Gastfreundschaft: “the freedom of the guest”

Weekend Musings

Sometimes a foreign language can illuminate an issue with a clarity that our native language seems tongue-tied about. Reading Bruce Rowlison’s 1981 book on Creative Hospitality I read this:

“In the German, the word for hospitality is  Gastfreundschaft  which means ‘the freedom of the guest.'”

Henri Nouwen picks up the same idea in some of his writing, connecting hospitality with the freedom to express, to be, and to feel.

Think of how you can create spaces and times where your neighbors have “the freedom of the guest”. How can you invite people into your home and provide an atmosphere of freedom? Think of ways to provide space and time where they can relax, feel no pressure, and know that they are among friends who love rather than judge.

3 thoughts on “Gastfreundschaft: “the freedom of the guest”

  1. Do not have an idea of what that would look like. When we invite it is usually for a meal plus an hour or two on either side for chit chat / fellowship. Maybe we have an idol called privacy. We do not want our neighbors just walking into our house any time.

    Have talked to a student from an area along Africa’s NW coast who said he would go over to a neighbor’s house anytime and was always welcome. If he showed up at meal time they made room for him with joy. If he showed up mid afternoon, he might grab a snack (not American type snack) in the kitchen and he was warmly greeted. He called them friends…beautiful people…Christians…they sort of looked over him like a second set of parents. He claimed Christ, too. He spoke much more about his neighbors than his parents…

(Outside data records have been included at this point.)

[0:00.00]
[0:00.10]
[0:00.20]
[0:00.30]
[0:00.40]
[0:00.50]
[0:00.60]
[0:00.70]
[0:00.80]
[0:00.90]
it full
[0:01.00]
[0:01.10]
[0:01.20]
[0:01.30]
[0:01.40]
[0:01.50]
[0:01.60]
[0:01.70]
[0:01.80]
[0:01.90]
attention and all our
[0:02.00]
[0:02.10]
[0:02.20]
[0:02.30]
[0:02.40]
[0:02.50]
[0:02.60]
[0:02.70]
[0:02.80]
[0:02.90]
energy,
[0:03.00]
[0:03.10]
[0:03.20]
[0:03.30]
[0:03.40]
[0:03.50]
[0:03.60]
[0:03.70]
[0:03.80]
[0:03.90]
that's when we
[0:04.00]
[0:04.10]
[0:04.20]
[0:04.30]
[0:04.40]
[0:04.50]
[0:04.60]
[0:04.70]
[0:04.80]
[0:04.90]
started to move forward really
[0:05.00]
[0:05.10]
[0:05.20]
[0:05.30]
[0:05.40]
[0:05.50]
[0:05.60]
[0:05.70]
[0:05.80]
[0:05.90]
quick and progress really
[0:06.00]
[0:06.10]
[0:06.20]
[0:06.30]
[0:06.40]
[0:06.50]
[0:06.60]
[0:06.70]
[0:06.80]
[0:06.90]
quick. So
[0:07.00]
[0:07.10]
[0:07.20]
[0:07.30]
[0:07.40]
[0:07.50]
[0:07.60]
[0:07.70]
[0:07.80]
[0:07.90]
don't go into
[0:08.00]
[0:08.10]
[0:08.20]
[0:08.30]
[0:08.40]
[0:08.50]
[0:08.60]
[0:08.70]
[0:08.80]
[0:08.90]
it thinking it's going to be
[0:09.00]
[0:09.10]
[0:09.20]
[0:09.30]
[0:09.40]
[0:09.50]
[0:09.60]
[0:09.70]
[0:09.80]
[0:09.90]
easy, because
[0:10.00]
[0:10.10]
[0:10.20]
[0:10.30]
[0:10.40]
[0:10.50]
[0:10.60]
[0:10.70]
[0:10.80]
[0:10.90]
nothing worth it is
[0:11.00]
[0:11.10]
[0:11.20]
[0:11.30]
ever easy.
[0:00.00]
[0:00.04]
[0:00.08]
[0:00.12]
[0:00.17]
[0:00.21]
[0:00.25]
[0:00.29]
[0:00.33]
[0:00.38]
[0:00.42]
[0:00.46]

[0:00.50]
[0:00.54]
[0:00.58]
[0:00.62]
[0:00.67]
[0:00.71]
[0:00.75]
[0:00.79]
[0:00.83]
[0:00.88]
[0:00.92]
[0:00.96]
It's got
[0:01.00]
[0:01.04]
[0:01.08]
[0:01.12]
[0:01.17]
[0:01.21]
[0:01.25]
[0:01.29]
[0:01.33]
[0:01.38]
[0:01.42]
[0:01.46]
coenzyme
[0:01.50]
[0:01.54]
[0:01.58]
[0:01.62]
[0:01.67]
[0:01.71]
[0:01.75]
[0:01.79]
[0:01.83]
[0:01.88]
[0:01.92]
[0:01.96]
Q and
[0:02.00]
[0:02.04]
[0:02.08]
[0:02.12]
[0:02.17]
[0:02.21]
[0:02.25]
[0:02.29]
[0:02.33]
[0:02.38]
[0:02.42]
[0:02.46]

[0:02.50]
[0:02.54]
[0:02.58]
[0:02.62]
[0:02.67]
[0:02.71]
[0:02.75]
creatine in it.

    1. Your friend’s experience in Africa is completely foreign to our western hyper-individualism but it is a beautiful picture is it not? What would it look like for each of our families to move down the continuum toward that picture and away from our castle enclaves? That is the question that each of us needs to wrestle with.


  2. The Amos Williams family of Augusta, KS was kind of like that back in the 70s. My parents were going through a divorce. It was kind of hectic on the home front. I ate many meals there and took a lot of Sunday afternoon naps on their living room floor. None of them ever ate at my house. I stopped by there many times un-announced and do not remember ever being turned away.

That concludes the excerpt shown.